▶ [What you are asked to do]:
Every record below is to be retyped exactly, with any pictures left out.

▼

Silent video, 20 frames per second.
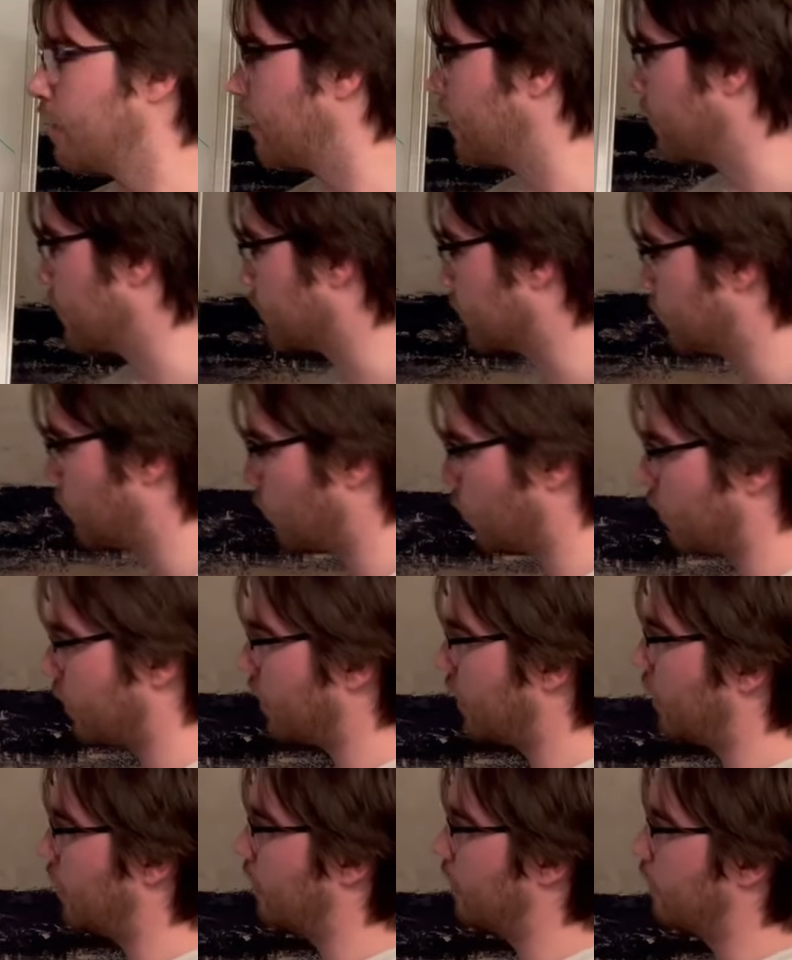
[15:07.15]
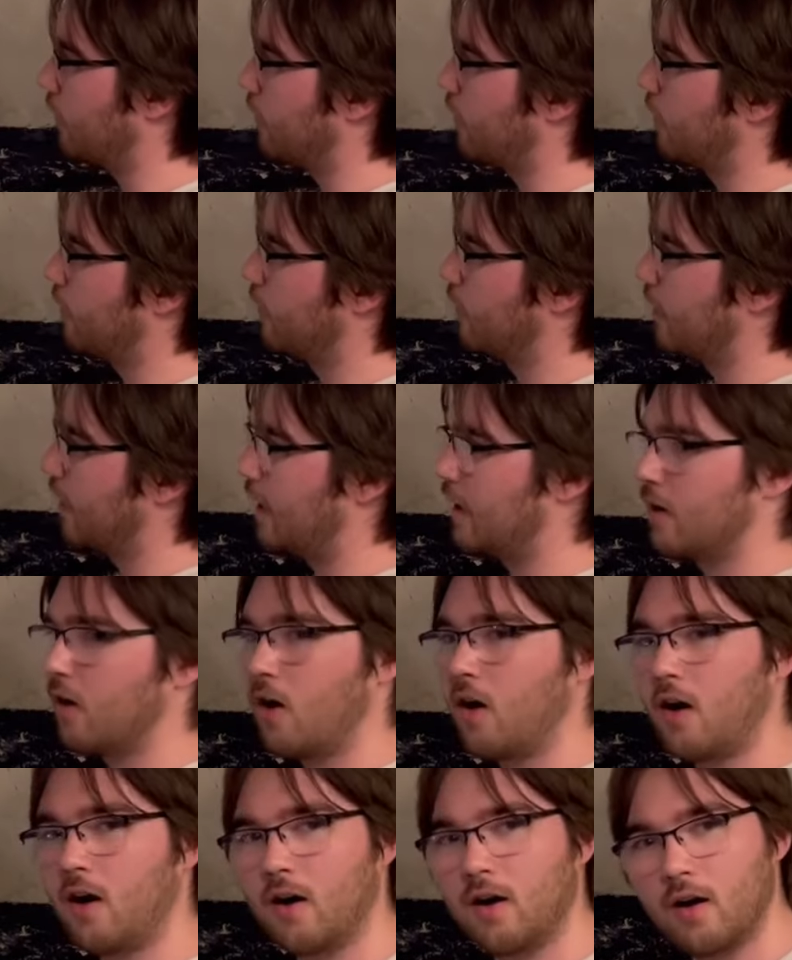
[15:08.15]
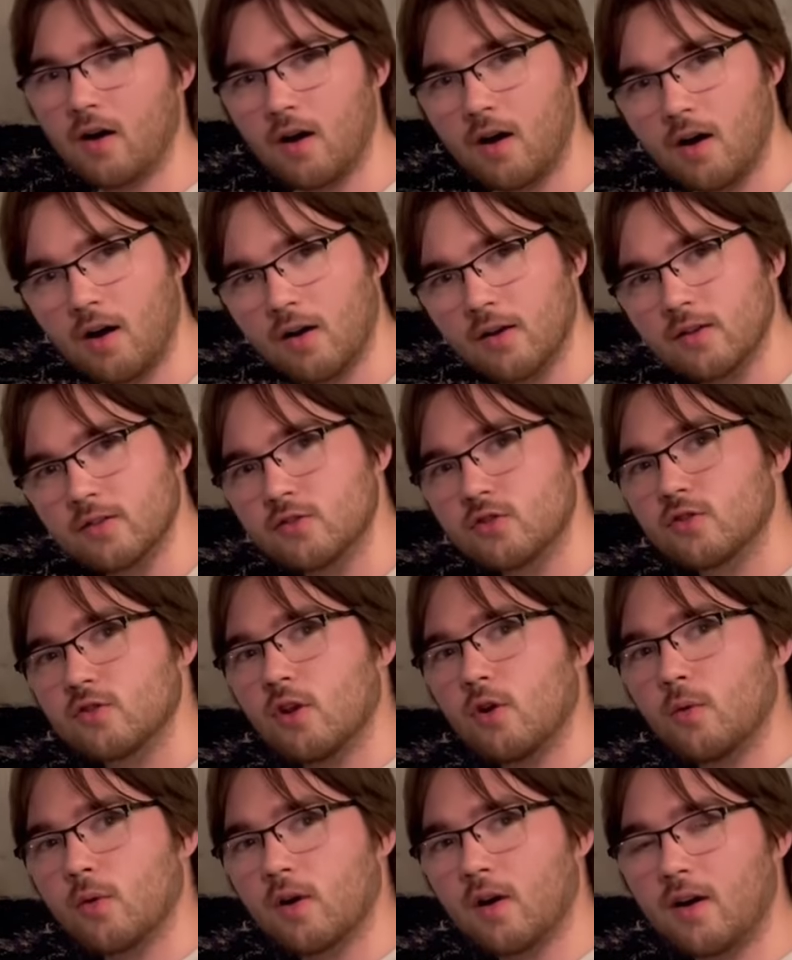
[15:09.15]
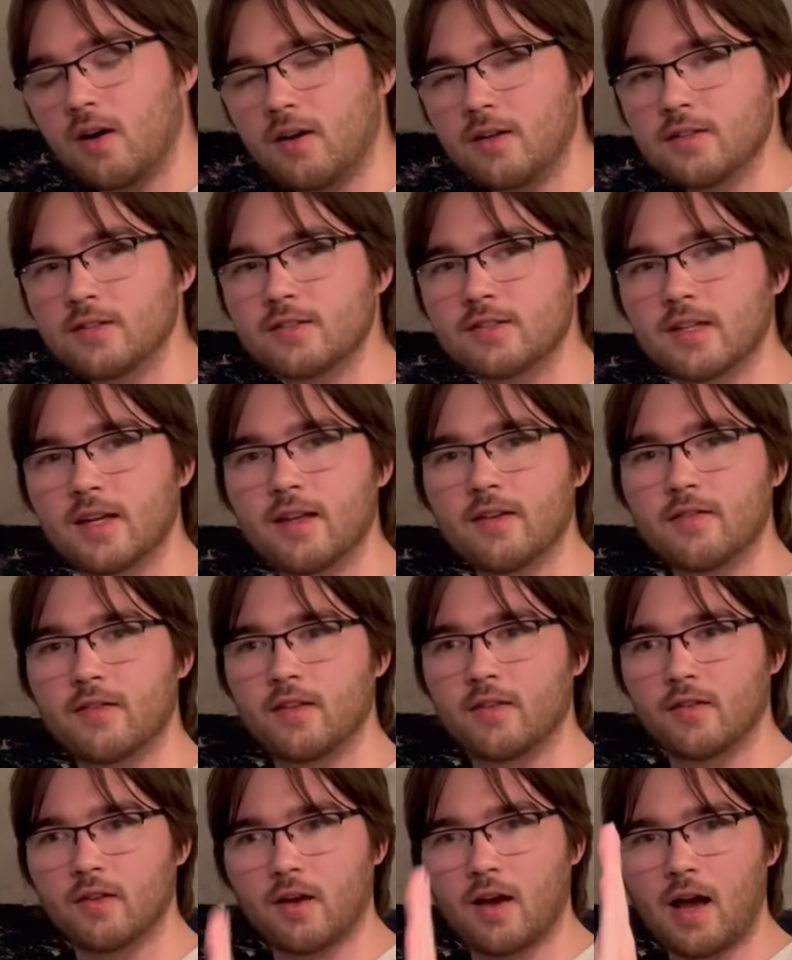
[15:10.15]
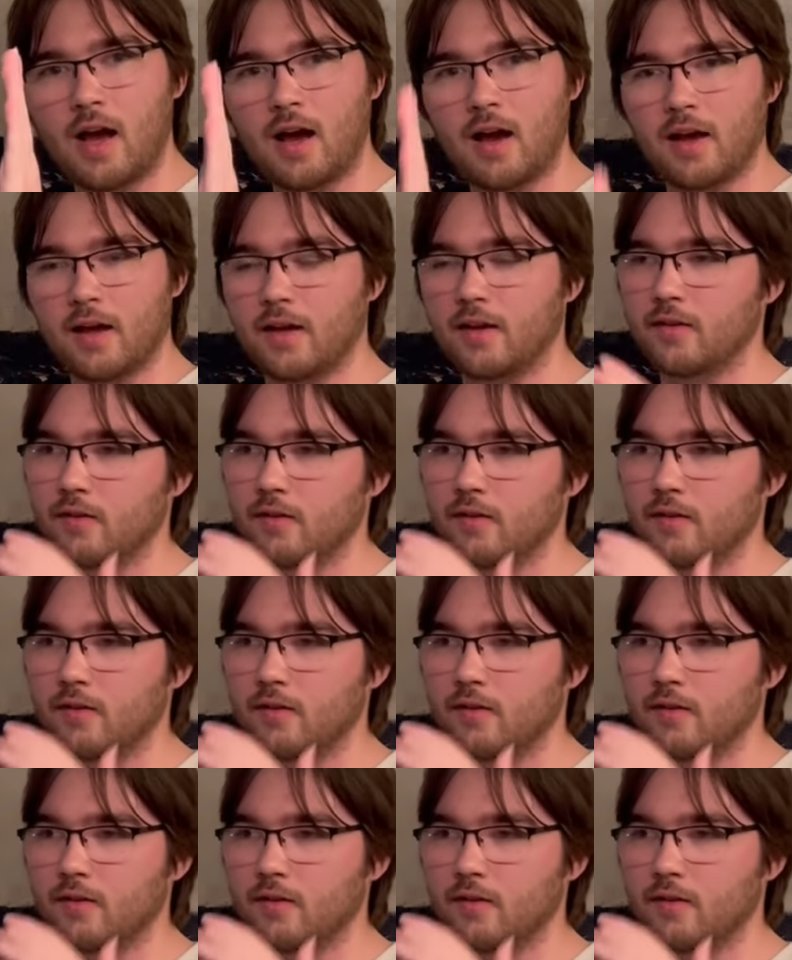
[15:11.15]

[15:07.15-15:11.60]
There's more of an slower onset than the highs.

▲

▶ [Answer for the task]:
Silent video, 20 frames per second.
[15:07.15]
[15:08.15]
[15:09.15]
[15:10.15]
[15:11.15]

[15:07.15-15:11.60]
There's more of an slower onset than the highs.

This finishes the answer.